The Julian calendar was introduced by Julius Caesar in 45 BC and was used until the Gregorian calendar was adopted in 1582. It was based on a 365-day year with a leap year every four years. However, this system resulted in a slight discrepancy with the solar year, leading to a shift in the equinoxes over time.
Despite its inaccuracies, the Julian calendar continued to be used in some parts of the world well into the 20th century, particularly in Eastern Europe and the Orthodox Church.
Julian Calendar Compared To Gregorian
Introduction of the Gregorian Calendar
The Gregorian calendar was introduced by Pope Gregory XIII in 1582 to address the inaccuracies of the Julian calendar. It made adjustments to the leap year rule, skipping leap years in centurial years not divisible by 400. This correction brought the calendar closer to the solar year, reducing the discrepancy to just a few seconds per year.
The adoption of the Gregorian calendar was not immediate, and it took several centuries for it to be universally accepted. Countries gradually made the switch, with Great Britain and its colonies adopting it in 1752.
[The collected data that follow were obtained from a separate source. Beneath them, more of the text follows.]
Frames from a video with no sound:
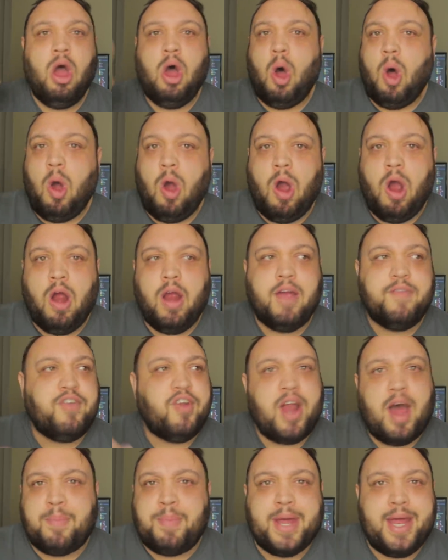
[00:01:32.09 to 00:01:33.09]
Or if
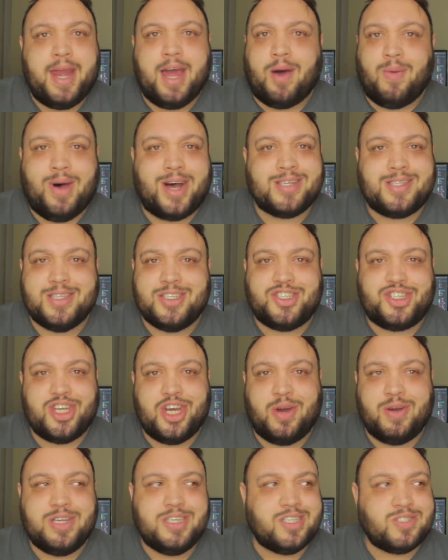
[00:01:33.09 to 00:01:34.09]
you're not planning on watching the
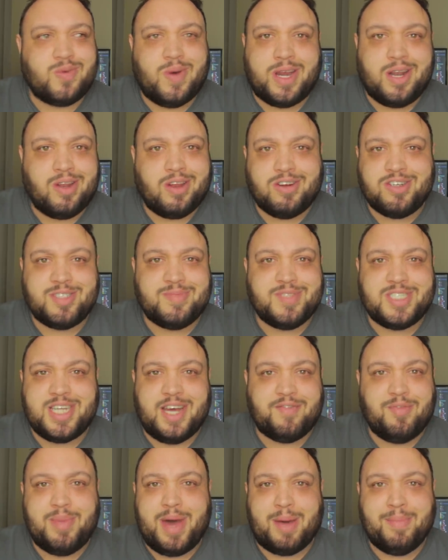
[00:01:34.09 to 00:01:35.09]
show and you just wanna learn some
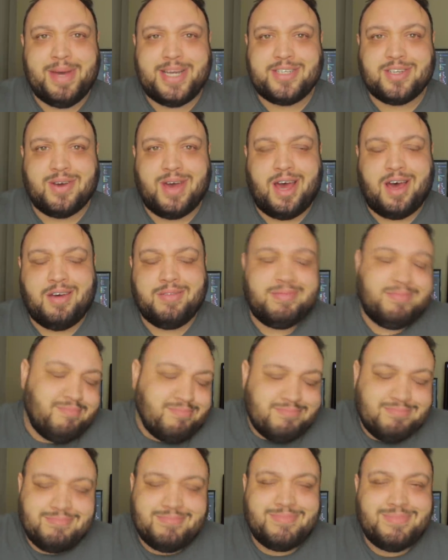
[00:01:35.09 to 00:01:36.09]
stuff about mental health,
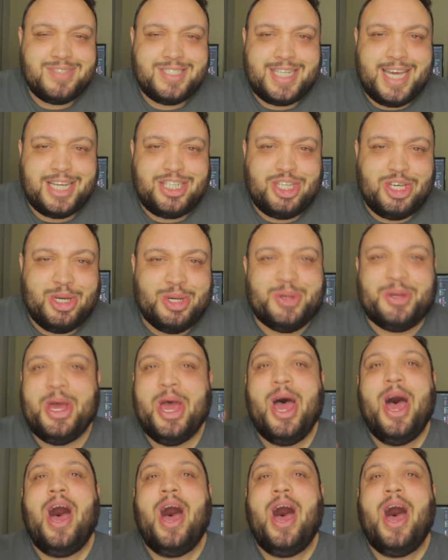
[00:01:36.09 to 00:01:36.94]
stay tuned.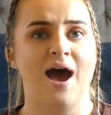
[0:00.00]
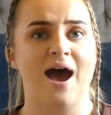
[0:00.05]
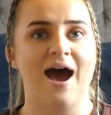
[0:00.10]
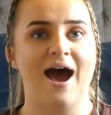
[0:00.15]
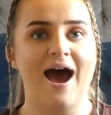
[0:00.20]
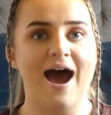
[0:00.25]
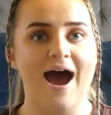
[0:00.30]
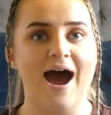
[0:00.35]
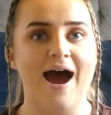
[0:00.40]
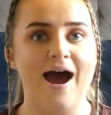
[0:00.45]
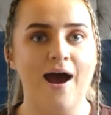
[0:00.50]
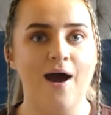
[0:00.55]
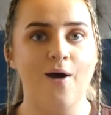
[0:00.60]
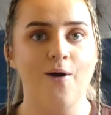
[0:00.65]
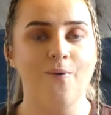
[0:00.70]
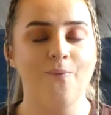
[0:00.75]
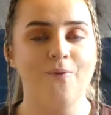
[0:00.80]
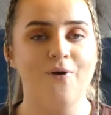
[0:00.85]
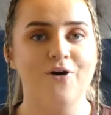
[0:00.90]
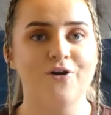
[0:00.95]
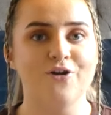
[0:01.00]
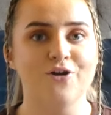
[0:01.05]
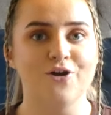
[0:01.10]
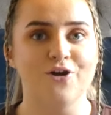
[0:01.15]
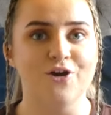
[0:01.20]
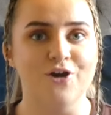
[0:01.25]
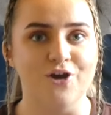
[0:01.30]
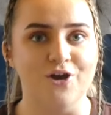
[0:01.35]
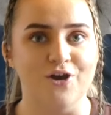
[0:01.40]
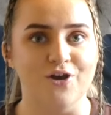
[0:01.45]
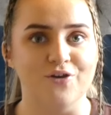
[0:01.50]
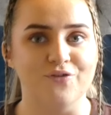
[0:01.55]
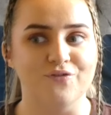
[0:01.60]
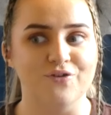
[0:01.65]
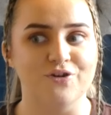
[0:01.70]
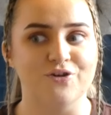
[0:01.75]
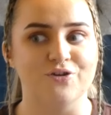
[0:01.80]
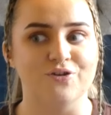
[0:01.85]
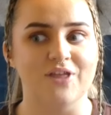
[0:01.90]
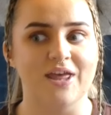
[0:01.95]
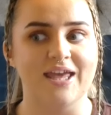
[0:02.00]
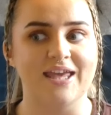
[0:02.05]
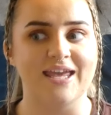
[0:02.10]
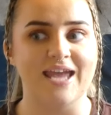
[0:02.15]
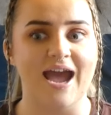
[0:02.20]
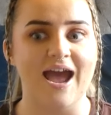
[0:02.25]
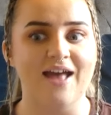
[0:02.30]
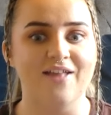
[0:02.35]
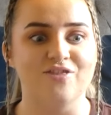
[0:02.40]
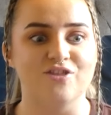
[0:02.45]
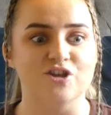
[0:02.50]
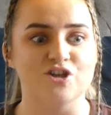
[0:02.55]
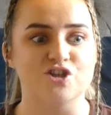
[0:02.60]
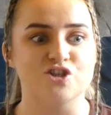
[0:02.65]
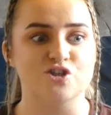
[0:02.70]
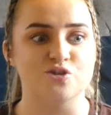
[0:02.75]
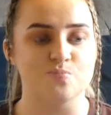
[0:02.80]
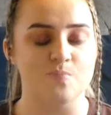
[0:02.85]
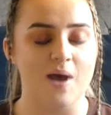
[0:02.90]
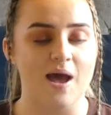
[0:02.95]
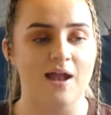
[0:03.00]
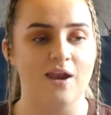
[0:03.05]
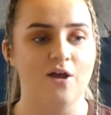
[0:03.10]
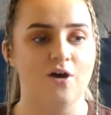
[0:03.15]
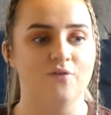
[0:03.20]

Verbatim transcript: how on earth do they get the smell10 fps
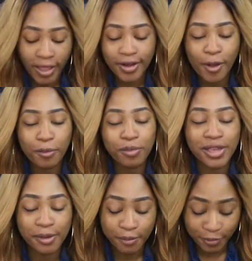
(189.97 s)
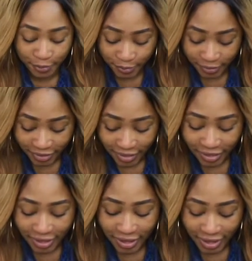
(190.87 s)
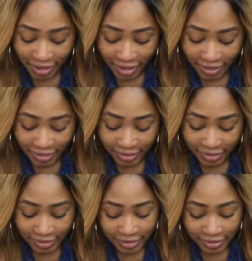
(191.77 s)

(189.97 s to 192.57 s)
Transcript: I know people, I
Key Differences Between the Two Calendars
One of the main differences between the Julian and Gregorian calendars is the leap year rule. While the Julian calendar adds a leap day every four years, the Gregorian calendar skips leap years in centurial years not divisible by 400. This adjustment helps align the calendar with the solar year more accurately.
Another difference is the date of New Year’s Day. In the Julian calendar, New Year’s Day falls on January 1st, while in the Gregorian calendar, it falls on January 1st as well. However, due to the shift in the equinoxes, the Julian calendar is now 13 days behind the Gregorian calendar.